▶ _Assignment_
Restate the data below word for word, and let no image into your version.

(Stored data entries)
'''
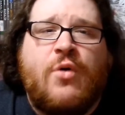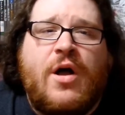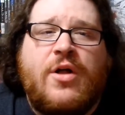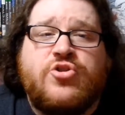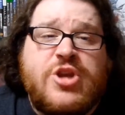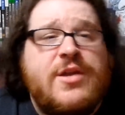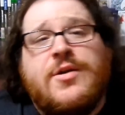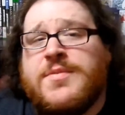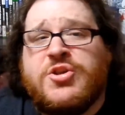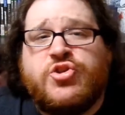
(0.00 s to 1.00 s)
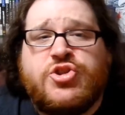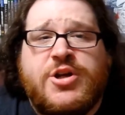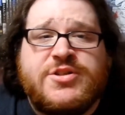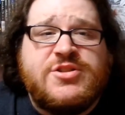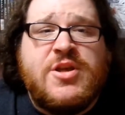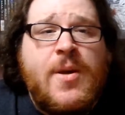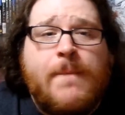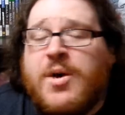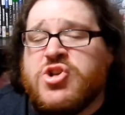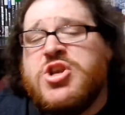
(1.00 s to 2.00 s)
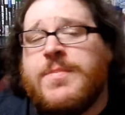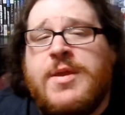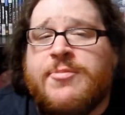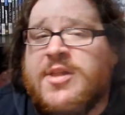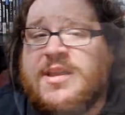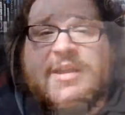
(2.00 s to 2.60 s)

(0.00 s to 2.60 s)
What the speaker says: while Jacob is just punching people and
'''
▶ _Written solution_
(0.00 s to 1.00 s)
(1.00 s to 2.00 s)
(2.00 s to 2.60 s)

(0.00 s to 2.60 s)
What the speaker says: while Jacob is just punching people and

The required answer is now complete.